• YOUR TASK: How many of the lines below have the word "video" in them? The answer is that number and nothing more.

• RECORD EXTRACTS:
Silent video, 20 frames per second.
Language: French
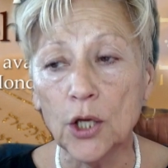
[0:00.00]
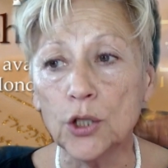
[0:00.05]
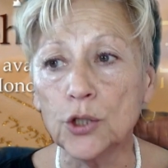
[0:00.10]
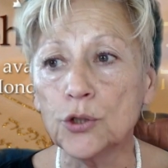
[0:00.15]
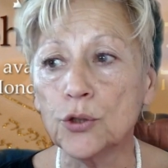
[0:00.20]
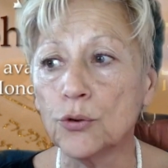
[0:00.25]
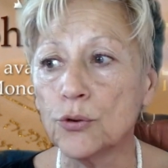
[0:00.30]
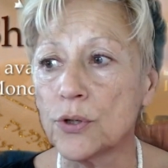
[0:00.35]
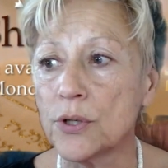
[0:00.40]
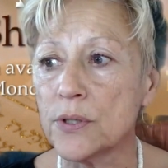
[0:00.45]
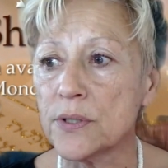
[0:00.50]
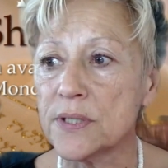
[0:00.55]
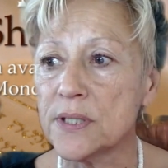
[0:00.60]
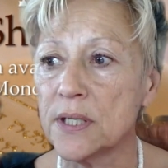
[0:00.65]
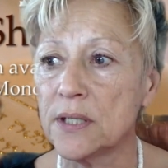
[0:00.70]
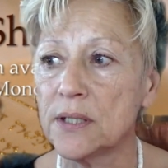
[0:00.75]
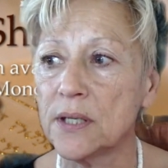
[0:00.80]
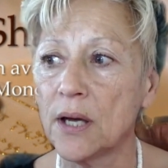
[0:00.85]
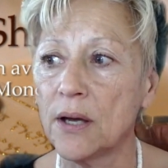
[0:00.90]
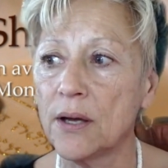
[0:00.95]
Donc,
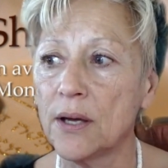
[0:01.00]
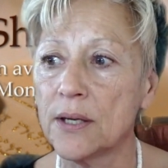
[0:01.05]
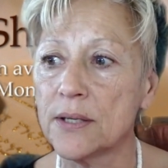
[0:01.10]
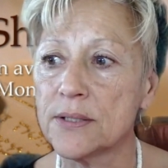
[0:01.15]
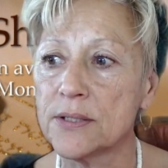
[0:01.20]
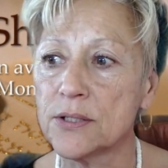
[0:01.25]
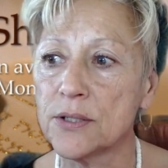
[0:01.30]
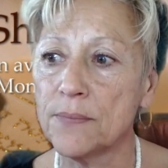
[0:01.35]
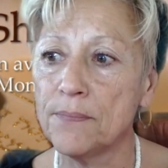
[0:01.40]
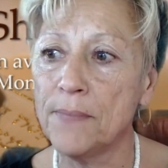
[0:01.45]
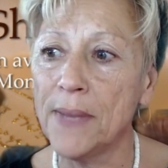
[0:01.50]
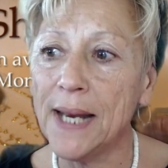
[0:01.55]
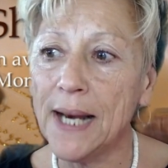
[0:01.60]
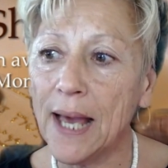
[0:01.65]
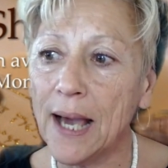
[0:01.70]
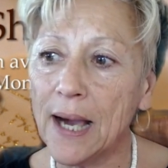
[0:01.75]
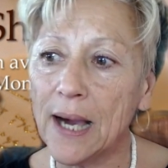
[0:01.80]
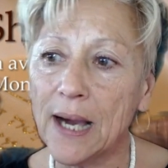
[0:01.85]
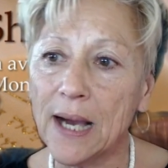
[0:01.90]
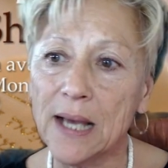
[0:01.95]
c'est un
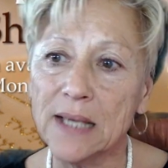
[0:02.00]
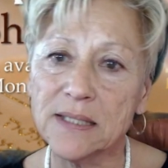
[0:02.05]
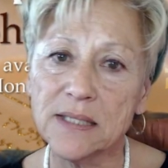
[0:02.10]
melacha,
---
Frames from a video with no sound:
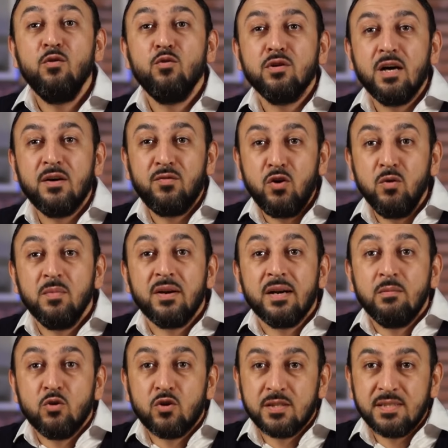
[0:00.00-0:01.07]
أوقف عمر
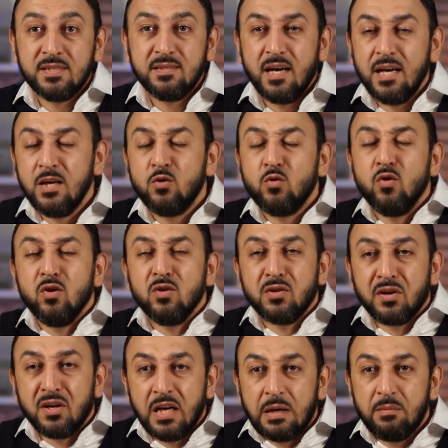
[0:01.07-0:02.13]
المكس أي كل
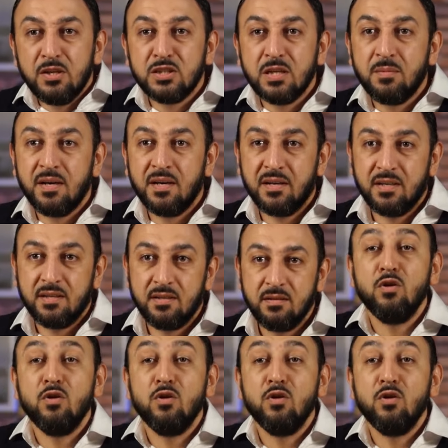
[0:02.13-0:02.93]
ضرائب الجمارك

• YOUR RESPONSE: 2